Shortcuts in iOS’ Shortcuts app is made up of a number of steps to achieve a task. These steps are called actions.
What’s neat is Shortcuts has an action that allows you to run a shortcut as an action.
This is super neat because what you can do is set up a shortcut that could be used across multiple shortcuts. So if you’re doing something over and over again across shortcuts, you can define the steps once in a shortcut and then call it from the shortcuts that needs it.
Another benefit for defining a specific set of steps as a separate shortcut is, let’s say some time down the road you want to tweak the same set of actions across multiple shortcuts. If you didn’t use a separate shortcut that gets used as an action in other shortcuts, you’d have to open up and individually modify each action. But by putting those repeating set of actions into a designated shortcut, you only have to change it in one place and have it work across multiple Shortcuts. This saves you time and complexity 🙌.
Let me show you what I mean.
When creating notes I like to prefix the title with the current date. The reason for this is I can easily sort these notes chronologically. The way that I like to write my date is by starting with the year, then month, then day. So the format looks like this, YYYY-MM-DD, 2020-11-07.

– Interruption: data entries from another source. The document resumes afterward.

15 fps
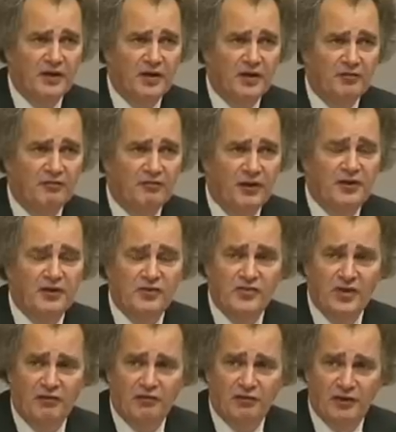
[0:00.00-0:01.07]
uh, funded
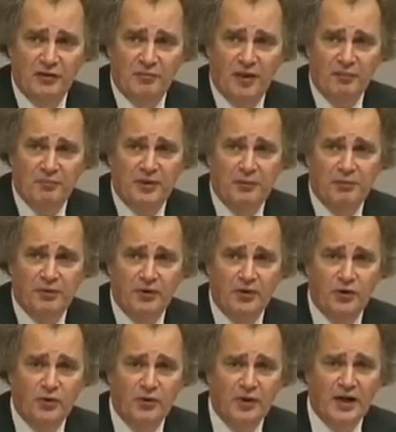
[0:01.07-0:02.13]
centrally by people
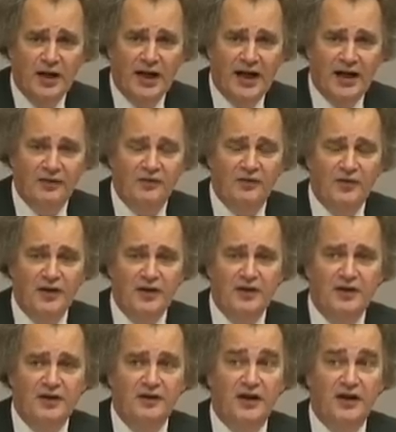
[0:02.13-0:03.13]
who had the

In Shortcuts you can achieve this using two actions.
First is the Date
action which takes the Current Date and then passes the results to a Set Variable
action. The reason I pass the Date to a Variable is because I want the variable to be set in a specific format. When you pass the Date
action to a Set Variable
action, you can tap on the Date input and format the date the way you’d like it.
By default, the output of the Date
action is the date and time. I just want the date.
By tapping on the Date
attribute in the Set Variables
action, I’m presented with options of how I’d like to format the date. I can then set Date Format as Custom and then change the Custom Format as yyyy-MM-dd
which will give me the format I’m looking for.
I’m currently in the process of evaluating a new note app called Bear. As such I wanted to replicate my journal entry creation Shortcut that I had set up the Notes app but for Bear.
The process to set this up was super quick. I just duplicated my current Notes app shortcut and then changed the action to create a new Notes entry with a new Bear entry.
If you have a lot of shortcuts and find yourself doing the same set of actions across multiple shortcuts, try taking those same steps and putting them into their own shortcut and then reference the shortcut in other shortcuts. By doing this, your shortcuts are easier to manage, you can easily use them across multiple shortcuts and you remove complexity because your multistep actions are defined in a unit.